Hopefully you will read my apology before reading this post.

Please allow me, however ineffectively, to try to explain to you my utter frustration with so many Catholics (and Orthodox) on Free Republic.

It is true that the heresies of Protestantism were many times anticipated in the past. However, in those days the institutional church didn't have the problem with the supernatural that it does now.

In our day almost everything has either flown out the window or been treated as negotiable. The only things the Church hangs on to, and hangs on to most stubbornly, are precisely those things which Fundamentalists hold dear. I'm afraid that tells me a great deal.

Pyro, anyone who can believe in transubstantiation can believe in a talking snake. One is no more incredible than the other.
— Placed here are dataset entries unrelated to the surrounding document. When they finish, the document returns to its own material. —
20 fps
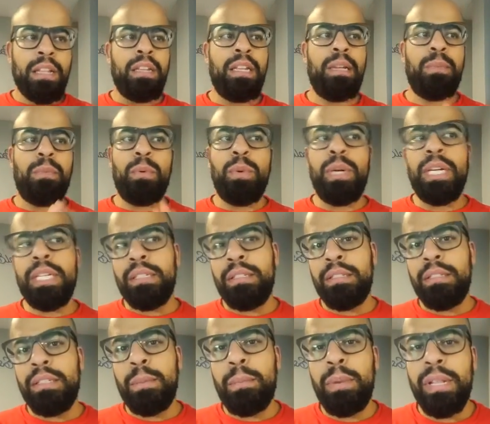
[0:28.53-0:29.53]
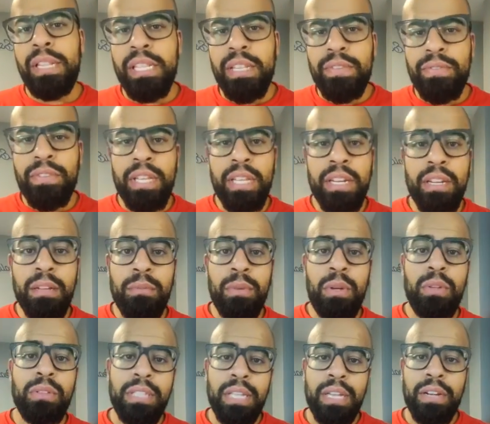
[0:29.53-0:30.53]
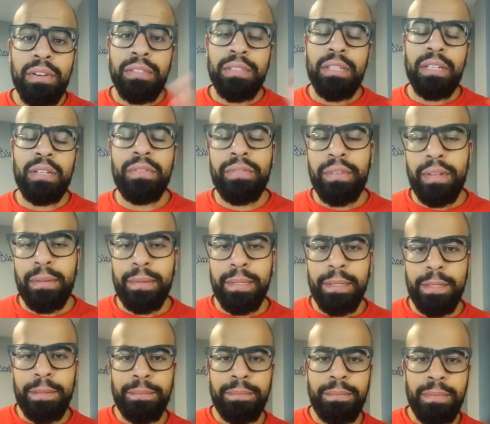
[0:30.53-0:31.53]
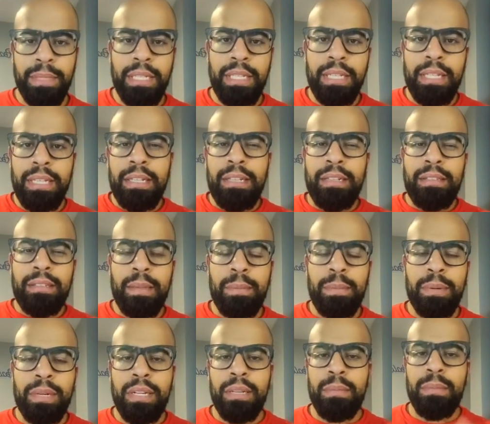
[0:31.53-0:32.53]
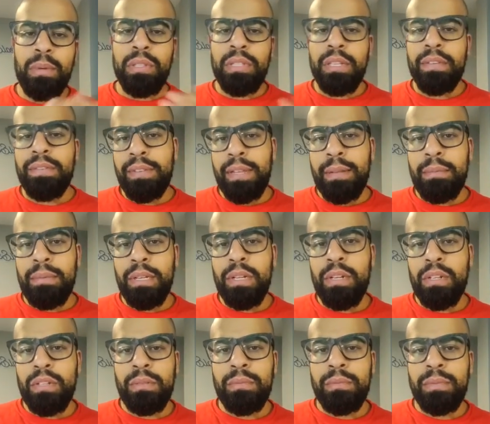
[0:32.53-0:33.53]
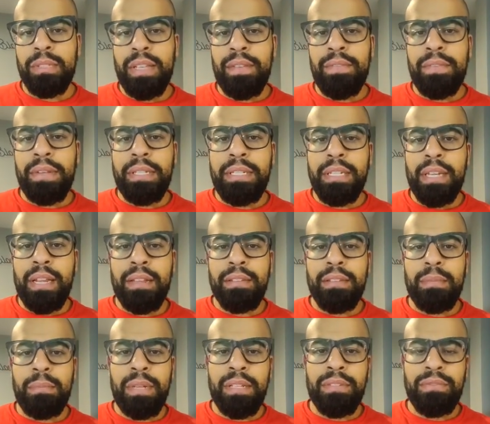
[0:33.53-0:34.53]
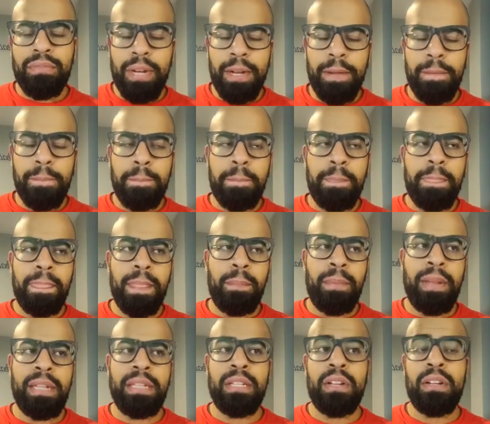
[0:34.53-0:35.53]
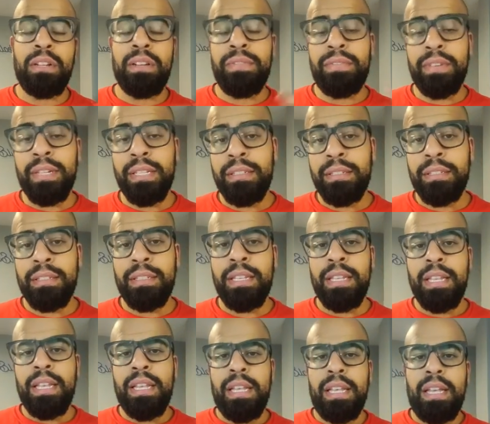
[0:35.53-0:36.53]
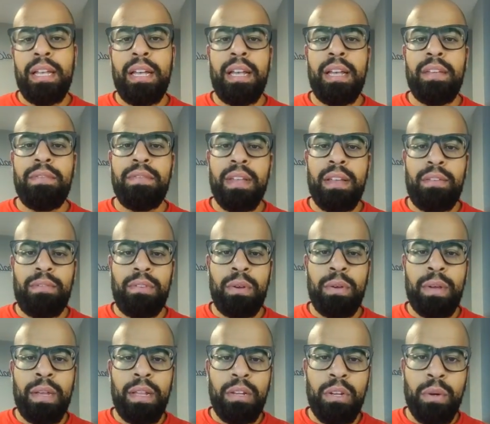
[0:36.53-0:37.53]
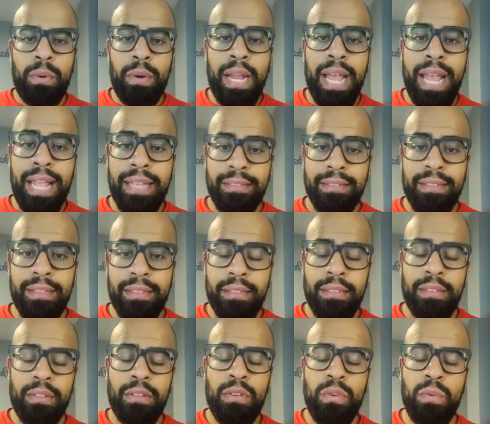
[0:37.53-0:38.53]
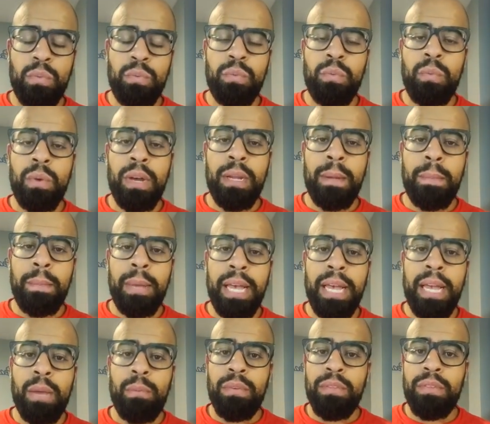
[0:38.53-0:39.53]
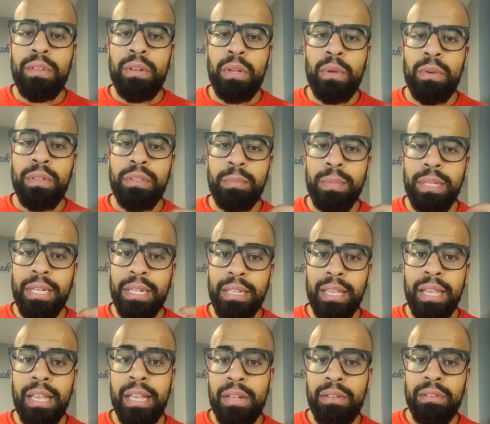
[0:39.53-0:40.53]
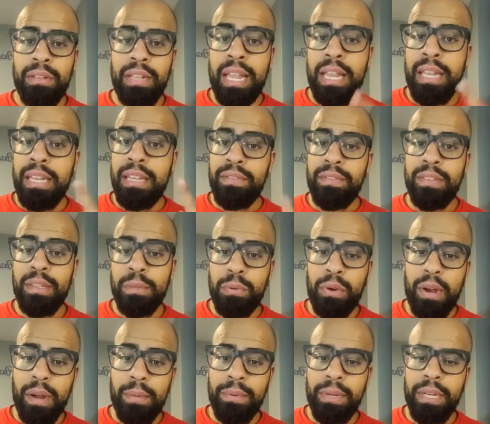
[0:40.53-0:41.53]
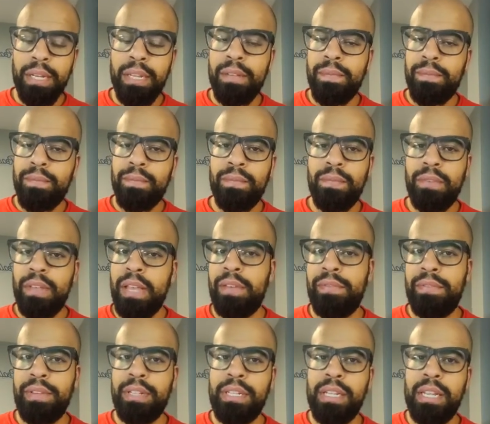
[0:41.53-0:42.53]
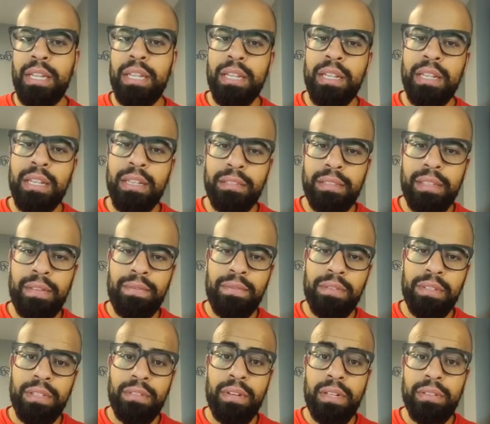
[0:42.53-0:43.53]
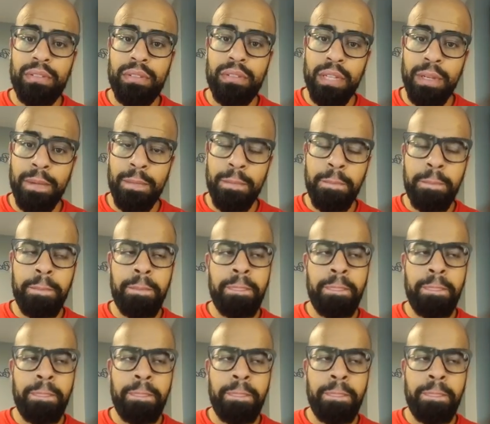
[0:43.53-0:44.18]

Number one, depending if you're getting a multi or single family home. Typically, multi-family homes, FHA is the best route, depending on your funds. If you have lower assets, you want to buy with the lowest money down and live in the property, FHA is definitely the route to go.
Both are equally violations of natural law. Yet most Catholics, even those who call themselves "total inerrantists," reject the talking snake. Why? Because snakes don't talk? You think it took modern science to find this out? I have news for you . . . the most backward, swamp-dwelling, illiterate "peckerwood" knows that snakes can't talk! It's called the supernatural and its called that for a reason. And that is what religion, at bottom, is--not morality, not ethics (since even atheists have these things, as they can never stop reminding us))--but the supernatural realities that underlie the morality and the ethics. Ethics without the supernatural isn't Theistic religion at all--it's secular humanism! And I'm afraid contemporary Catholicism is barely distinguishable from it, except for the things about it rejected by Fundamentalists, which apparently have therefore become a major part of the Catholic identity.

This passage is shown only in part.